Death-defying naked mole rat: How does it do it?
The secret to the rodent's long life could be in its highly unusual ribosomes, according to a new paper published in PNAS.
Compared with humans, its heart rate is low, its little lungs are sluggish, and its metabolism is downright pokey. Its skin, pink and hairless and rugous, sags like wet paper from its tubular frame.
The naked mole rat looks from birth to death as though it were always close to the latter. But this geriatric façade belies the fact that the naked mole rat can live to be upwards of 28-years-old, about eight times longer than a mouse, its rodent equivalent in size.
For that reason, the naked mole rat has been in recent years pushed out of its East African burrows and into the scientific limelight, in hopes that it could answer a question that at face value seems an unusual one to ask of an ugly rodent: What can this critter teach humans about the nature of longevity?
“The naked mole rat isn’t just something we study out of curiosity – it’s useful,” says Vera Gorbunova, a researcher at the University of Rochester and a co-author on a new paper published in Proceedings of the National Academy of Sciences that plumbs the naked mole rat’s cells for the rodent’s well-kept secret to longer life.
That secret, the paper reports, might be in the rodent’s highly unusual ribosomes, the molecular, protein-producing machines found in the cells of living organisms.
But before tucking into the unusual nature of the naked mole rat’s cells, there are some more obvious reasons for its long life.
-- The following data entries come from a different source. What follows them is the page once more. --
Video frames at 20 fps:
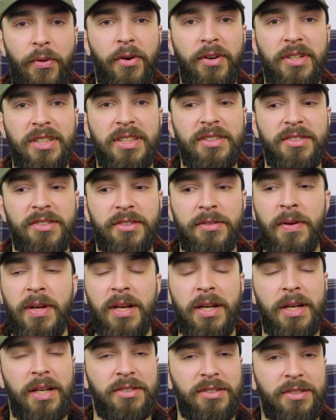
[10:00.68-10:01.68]
30s.
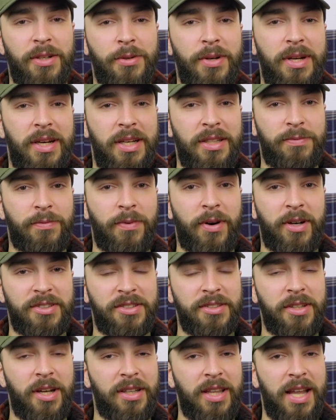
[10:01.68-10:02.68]
So it was
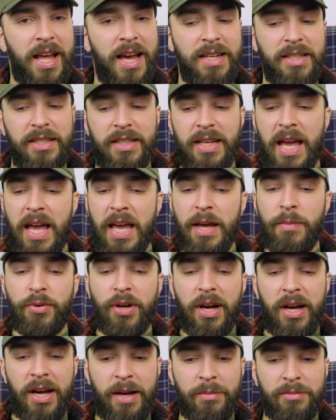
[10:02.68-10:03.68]
not like
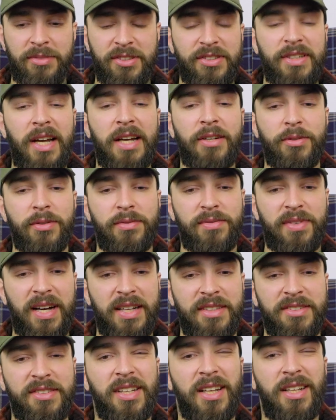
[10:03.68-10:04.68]
Abraham
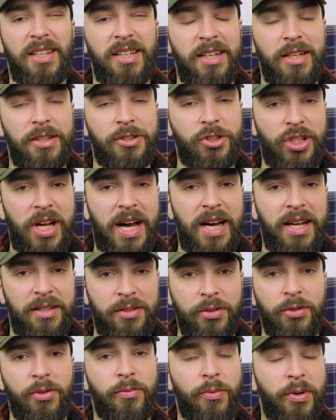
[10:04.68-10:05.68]
sacrificed a little
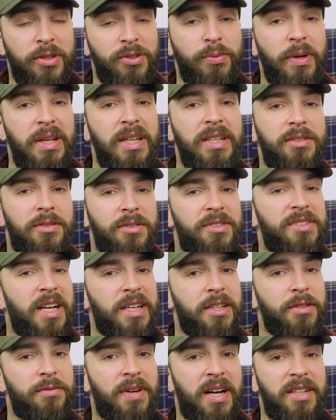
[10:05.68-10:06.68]
child or was willing to
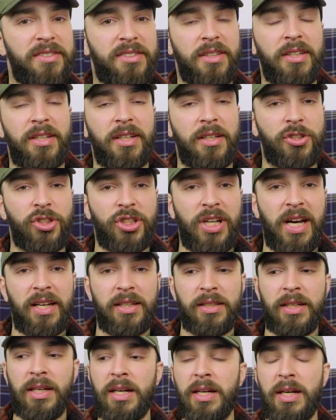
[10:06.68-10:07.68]
sacrifice a little
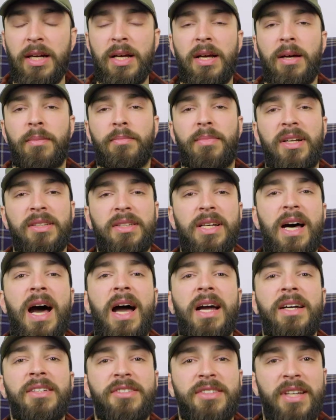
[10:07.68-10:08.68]
child, but
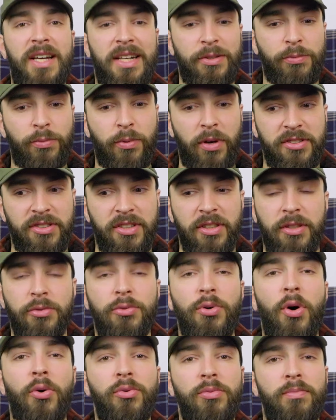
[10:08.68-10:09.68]
Isaac was a
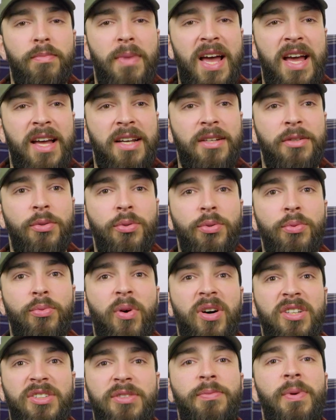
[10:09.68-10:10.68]
grown man who
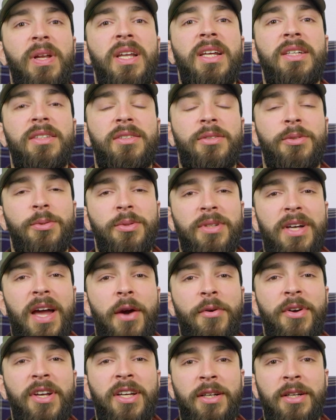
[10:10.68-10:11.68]
was willing to
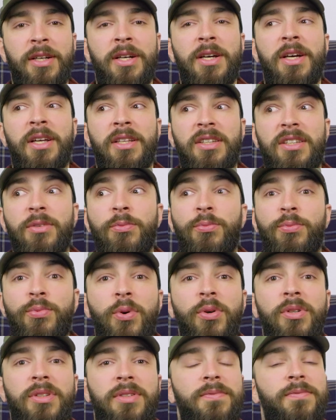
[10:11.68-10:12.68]
carry the
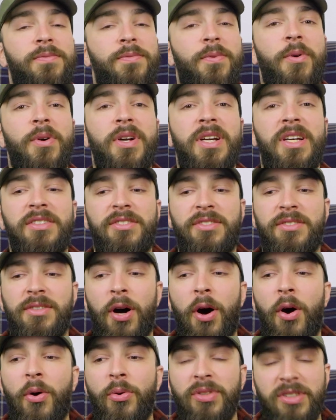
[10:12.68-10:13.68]
wood for his
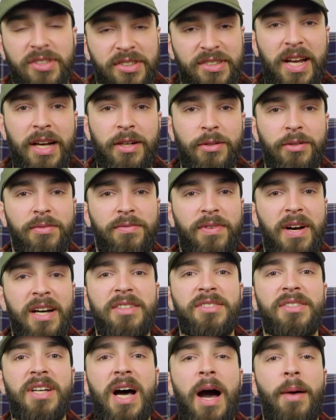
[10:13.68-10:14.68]
own
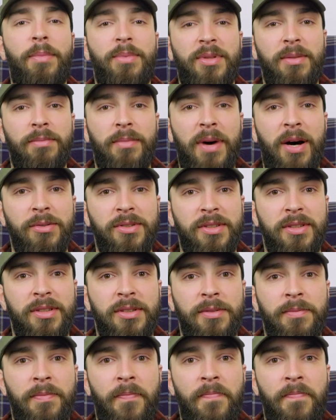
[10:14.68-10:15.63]
sacrifice up the mountain.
The primary explanation is the naked mole rat's adaptive traits which keep it underground, out of the reach of predators that snap up mice and away from the myriad above-ground accidents that can befall other rodents.
If there is any lethal drama to a naked mole rat’s existence, it is the sporadic civil wars that roil its own social unit. The naked mole rat is highly unusual among mammals in that it is a eurosocial animal: it lives in large, stratified groups, much as ants and bees do. Usually, these groups are cooperative – until the group’s queen dies. Then, the female rodents will tussle for the role of sole breeder, a plum position that comes with a coterie of attendant males.
But once the new queen is installed, the colony settles back into its usual, slow rhythm. And naked mole rats that weren’t felled during the competition can, well, expect to live a very, very long time.
Still, researchers have suspected that the naked mole rat’s protected habitat is an inadequate explanation for its protracted life. Something more, they say, must be keeping the animal not just alive but also healthy well into its late twenties – long after even the most hardy mice have succumbed to old age.
In June, Gorbunova’s team reported in Nature that the naked mole rat produces an unusual compound that protects it from cancer (not a single instance of the disease has never been recorded in the rodent). During that research, as they peered into the rodent’s cells, the team came upon another surprise: the naked mole rat’s ribosomes are not structured like those of almost any other animal.
A ribosome is a cell’s protein synthesizer, and a ribosome is scaffolded with molecules called ribosomal RNA, or rRNA. In vertebrates, each ribosome has three rRNAs. But a mole rat’s ribosomes have four rRNA molecules, the researchers found. That’s because one of the rRNAs in a naked mole rat’s ribosome, the molecule called 28S, cleaves into two.
Just one other mammal, a distantly related, underground rodent called the tuco-tuco, is known to depart from the three rRNAs standard to have four such molecules, Gorbunova said. Little is known about this South American mammal’s lifespan, she said.
The naked mole rat’s curiously structured ribosome then raised another research question: Why? How does this unusual ribosomal architecture change how the ribosome produces proteins? And how might this relate to the naked mole rat’s longevity?
“This upsets the entire folding of the ribosome,” says Gorbunova, of the extra rRNA molecule. “We wanted to know what kind of effect that would have on protein production.”
In all living organisms examined to date, ribosomes are fallible: sometimes, a ribosome will insert an incorrect amino acid into the protein chain it’s making. But the researchers found that naked mole rat’s cells manufacture proteins that are up to 40 times less likely to contain mistakes than are a mouse cell’s proteins. In other words, a naked mole rat’s ribosomes are unusually faithful copiers, as precise as a cloistered Medieval scribe.
And in ribosomes, that precision apparently has life or death stakes, since protein errors are highly correlated with aging, says Gorbunova. While a young body has little trouble recycling out junk protein, an older body does so much less efficiently, allowing the junk to accumulate. This junk then clogs the cell and manifests as various diseases, she says.
Understanding the mechanism behind the natural fidelity in a naked mole rat's ribosomes could be important for longevity researchers, says Gorbunova.
And that means there's more work to be done. It’s unclear whether or not the extra rRNA molecule is the reason for the mole rat’s superior protein making, says Gorbunova. To find out, the researchers plan to cleave a mouse’s 28S rRNA molecule to see if the mouse’s cells also begin to produce less junky protein, she says.